● **TASK TO CARRY OUT**
Can you reproduce the data beneath, keeping every line exact?

● **RECORD SET**
- Opening Delimiter -

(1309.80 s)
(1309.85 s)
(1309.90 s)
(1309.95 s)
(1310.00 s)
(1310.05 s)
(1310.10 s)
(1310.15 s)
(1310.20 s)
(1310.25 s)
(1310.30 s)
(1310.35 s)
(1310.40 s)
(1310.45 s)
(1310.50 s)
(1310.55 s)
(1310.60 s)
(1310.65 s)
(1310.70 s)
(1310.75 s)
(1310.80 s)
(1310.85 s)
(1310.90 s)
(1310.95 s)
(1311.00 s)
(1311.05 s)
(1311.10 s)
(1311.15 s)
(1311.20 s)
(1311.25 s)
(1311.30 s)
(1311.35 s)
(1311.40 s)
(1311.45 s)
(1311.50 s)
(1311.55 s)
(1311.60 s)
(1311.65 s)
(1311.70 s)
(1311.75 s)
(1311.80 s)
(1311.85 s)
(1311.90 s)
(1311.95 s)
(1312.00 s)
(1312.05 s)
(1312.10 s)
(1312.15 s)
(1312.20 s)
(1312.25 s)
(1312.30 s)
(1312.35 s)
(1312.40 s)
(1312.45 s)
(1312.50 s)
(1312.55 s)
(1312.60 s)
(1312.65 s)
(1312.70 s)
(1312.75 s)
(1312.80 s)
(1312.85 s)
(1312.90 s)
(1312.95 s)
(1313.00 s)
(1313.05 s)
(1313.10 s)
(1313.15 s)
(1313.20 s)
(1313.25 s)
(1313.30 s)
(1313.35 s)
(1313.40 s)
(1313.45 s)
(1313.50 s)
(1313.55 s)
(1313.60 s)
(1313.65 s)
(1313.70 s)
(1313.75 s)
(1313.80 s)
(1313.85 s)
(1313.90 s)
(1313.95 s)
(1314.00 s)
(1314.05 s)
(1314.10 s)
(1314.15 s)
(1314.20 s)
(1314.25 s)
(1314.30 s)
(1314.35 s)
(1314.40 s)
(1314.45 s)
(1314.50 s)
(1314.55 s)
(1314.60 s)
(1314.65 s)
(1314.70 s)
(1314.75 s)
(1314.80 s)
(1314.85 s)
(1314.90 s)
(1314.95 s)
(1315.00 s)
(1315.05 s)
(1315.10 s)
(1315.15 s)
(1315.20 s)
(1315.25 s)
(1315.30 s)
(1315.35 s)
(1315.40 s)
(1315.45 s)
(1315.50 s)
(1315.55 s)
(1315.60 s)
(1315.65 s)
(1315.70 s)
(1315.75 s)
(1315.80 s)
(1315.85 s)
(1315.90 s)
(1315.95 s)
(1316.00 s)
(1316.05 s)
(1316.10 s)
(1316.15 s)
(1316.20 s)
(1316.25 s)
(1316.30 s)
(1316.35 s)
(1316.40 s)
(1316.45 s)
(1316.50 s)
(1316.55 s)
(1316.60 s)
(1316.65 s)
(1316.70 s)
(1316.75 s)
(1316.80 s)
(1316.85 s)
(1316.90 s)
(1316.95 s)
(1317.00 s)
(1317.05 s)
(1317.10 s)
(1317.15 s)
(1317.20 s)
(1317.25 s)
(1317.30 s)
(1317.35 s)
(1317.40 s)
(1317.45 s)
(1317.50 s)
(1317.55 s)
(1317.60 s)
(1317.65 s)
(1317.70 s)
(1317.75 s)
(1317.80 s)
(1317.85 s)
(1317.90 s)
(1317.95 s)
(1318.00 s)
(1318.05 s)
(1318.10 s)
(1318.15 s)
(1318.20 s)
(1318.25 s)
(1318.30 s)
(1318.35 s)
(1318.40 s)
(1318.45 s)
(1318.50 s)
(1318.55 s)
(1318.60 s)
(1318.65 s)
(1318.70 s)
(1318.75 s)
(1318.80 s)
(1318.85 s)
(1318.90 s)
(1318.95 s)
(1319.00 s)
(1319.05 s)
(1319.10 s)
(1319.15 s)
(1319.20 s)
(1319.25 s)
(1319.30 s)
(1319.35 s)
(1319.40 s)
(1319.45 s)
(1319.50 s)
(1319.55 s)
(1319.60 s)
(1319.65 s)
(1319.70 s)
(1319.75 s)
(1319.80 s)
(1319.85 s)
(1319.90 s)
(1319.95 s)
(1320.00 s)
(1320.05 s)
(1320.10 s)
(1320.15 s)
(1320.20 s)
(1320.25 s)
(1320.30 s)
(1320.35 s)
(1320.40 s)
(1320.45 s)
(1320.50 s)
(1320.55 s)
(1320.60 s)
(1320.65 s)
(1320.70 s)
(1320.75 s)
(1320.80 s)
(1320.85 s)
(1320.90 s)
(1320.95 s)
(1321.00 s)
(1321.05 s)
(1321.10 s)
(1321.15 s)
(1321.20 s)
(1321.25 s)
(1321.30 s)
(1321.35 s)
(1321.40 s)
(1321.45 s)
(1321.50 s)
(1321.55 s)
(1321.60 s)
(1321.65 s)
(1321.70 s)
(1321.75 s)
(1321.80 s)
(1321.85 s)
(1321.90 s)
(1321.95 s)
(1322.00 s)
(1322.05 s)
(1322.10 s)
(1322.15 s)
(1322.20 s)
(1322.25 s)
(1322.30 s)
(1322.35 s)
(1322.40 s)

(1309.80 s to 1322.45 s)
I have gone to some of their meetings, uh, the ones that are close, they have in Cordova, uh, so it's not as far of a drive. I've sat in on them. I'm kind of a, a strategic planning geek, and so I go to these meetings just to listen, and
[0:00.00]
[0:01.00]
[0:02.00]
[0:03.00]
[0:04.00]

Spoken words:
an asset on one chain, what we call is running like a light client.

- Closing Delimiter -

● **RESPONSE**
(1309.80 s)
(1309.85 s)
(1309.90 s)
(1309.95 s)
(1310.00 s)
(1310.05 s)
(1310.10 s)
(1310.15 s)
(1310.20 s)
(1310.25 s)
(1310.30 s)
(1310.35 s)
(1310.40 s)
(1310.45 s)
(1310.50 s)
(1310.55 s)
(1310.60 s)
(1310.65 s)
(1310.70 s)
(1310.75 s)
(1310.80 s)
(1310.85 s)
(1310.90 s)
(1310.95 s)
(1311.00 s)
(1311.05 s)
(1311.10 s)
(1311.15 s)
(1311.20 s)
(1311.25 s)
(1311.30 s)
(1311.35 s)
(1311.40 s)
(1311.45 s)
(1311.50 s)
(1311.55 s)
(1311.60 s)
(1311.65 s)
(1311.70 s)
(1311.75 s)
(1311.80 s)
(1311.85 s)
(1311.90 s)
(1311.95 s)
(1312.00 s)
(1312.05 s)
(1312.10 s)
(1312.15 s)
(1312.20 s)
(1312.25 s)
(1312.30 s)
(1312.35 s)
(1312.40 s)
(1312.45 s)
(1312.50 s)
(1312.55 s)
(1312.60 s)
(1312.65 s)
(1312.70 s)
(1312.75 s)
(1312.80 s)
(1312.85 s)
(1312.90 s)
(1312.95 s)
(1313.00 s)
(1313.05 s)
(1313.10 s)
(1313.15 s)
(1313.20 s)
(1313.25 s)
(1313.30 s)
(1313.35 s)
(1313.40 s)
(1313.45 s)
(1313.50 s)
(1313.55 s)
(1313.60 s)
(1313.65 s)
(1313.70 s)
(1313.75 s)
(1313.80 s)
(1313.85 s)
(1313.90 s)
(1313.95 s)
(1314.00 s)
(1314.05 s)
(1314.10 s)
(1314.15 s)
(1314.20 s)
(1314.25 s)
(1314.30 s)
(1314.35 s)
(1314.40 s)
(1314.45 s)
(1314.50 s)
(1314.55 s)
(1314.60 s)
(1314.65 s)
(1314.70 s)
(1314.75 s)
(1314.80 s)
(1314.85 s)
(1314.90 s)
(1314.95 s)
(1315.00 s)
(1315.05 s)
(1315.10 s)
(1315.15 s)
(1315.20 s)
(1315.25 s)
(1315.30 s)
(1315.35 s)
(1315.40 s)
(1315.45 s)
(1315.50 s)
(1315.55 s)
(1315.60 s)
(1315.65 s)
(1315.70 s)
(1315.75 s)
(1315.80 s)
(1315.85 s)
(1315.90 s)
(1315.95 s)
(1316.00 s)
(1316.05 s)
(1316.10 s)
(1316.15 s)
(1316.20 s)
(1316.25 s)
(1316.30 s)
(1316.35 s)
(1316.40 s)
(1316.45 s)
(1316.50 s)
(1316.55 s)
(1316.60 s)
(1316.65 s)
(1316.70 s)
(1316.75 s)
(1316.80 s)
(1316.85 s)
(1316.90 s)
(1316.95 s)
(1317.00 s)
(1317.05 s)
(1317.10 s)
(1317.15 s)
(1317.20 s)
(1317.25 s)
(1317.30 s)
(1317.35 s)
(1317.40 s)
(1317.45 s)
(1317.50 s)
(1317.55 s)
(1317.60 s)
(1317.65 s)
(1317.70 s)
(1317.75 s)
(1317.80 s)
(1317.85 s)
(1317.90 s)
(1317.95 s)
(1318.00 s)
(1318.05 s)
(1318.10 s)
(1318.15 s)
(1318.20 s)
(1318.25 s)
(1318.30 s)
(1318.35 s)
(1318.40 s)
(1318.45 s)
(1318.50 s)
(1318.55 s)
(1318.60 s)
(1318.65 s)
(1318.70 s)
(1318.75 s)
(1318.80 s)
(1318.85 s)
(1318.90 s)
(1318.95 s)
(1319.00 s)
(1319.05 s)
(1319.10 s)
(1319.15 s)
(1319.20 s)
(1319.25 s)
(1319.30 s)
(1319.35 s)
(1319.40 s)
(1319.45 s)
(1319.50 s)
(1319.55 s)
(1319.60 s)
(1319.65 s)
(1319.70 s)
(1319.75 s)
(1319.80 s)
(1319.85 s)
(1319.90 s)
(1319.95 s)
(1320.00 s)
(1320.05 s)
(1320.10 s)
(1320.15 s)
(1320.20 s)
(1320.25 s)
(1320.30 s)
(1320.35 s)
(1320.40 s)
(1320.45 s)
(1320.50 s)
(1320.55 s)
(1320.60 s)
(1320.65 s)
(1320.70 s)
(1320.75 s)
(1320.80 s)
(1320.85 s)
(1320.90 s)
(1320.95 s)
(1321.00 s)
(1321.05 s)
(1321.10 s)
(1321.15 s)
(1321.20 s)
(1321.25 s)
(1321.30 s)
(1321.35 s)
(1321.40 s)
(1321.45 s)
(1321.50 s)
(1321.55 s)
(1321.60 s)
(1321.65 s)
(1321.70 s)
(1321.75 s)
(1321.80 s)
(1321.85 s)
(1321.90 s)
(1321.95 s)
(1322.00 s)
(1322.05 s)
(1322.10 s)
(1322.15 s)
(1322.20 s)
(1322.25 s)
(1322.30 s)
(1322.35 s)
(1322.40 s)

(1309.80 s to 1322.45 s)
I have gone to some of their meetings, uh, the ones that are close, they have in Cordova, uh, so it's not as far of a drive. I've sat in on them. I'm kind of a, a strategic planning geek, and so I go to these meetings just to listen, and
[0:00.00]
[0:01.00]
[0:02.00]
[0:03.00]
[0:04.00]

Spoken words:
an asset on one chain, what we call is running like a light client.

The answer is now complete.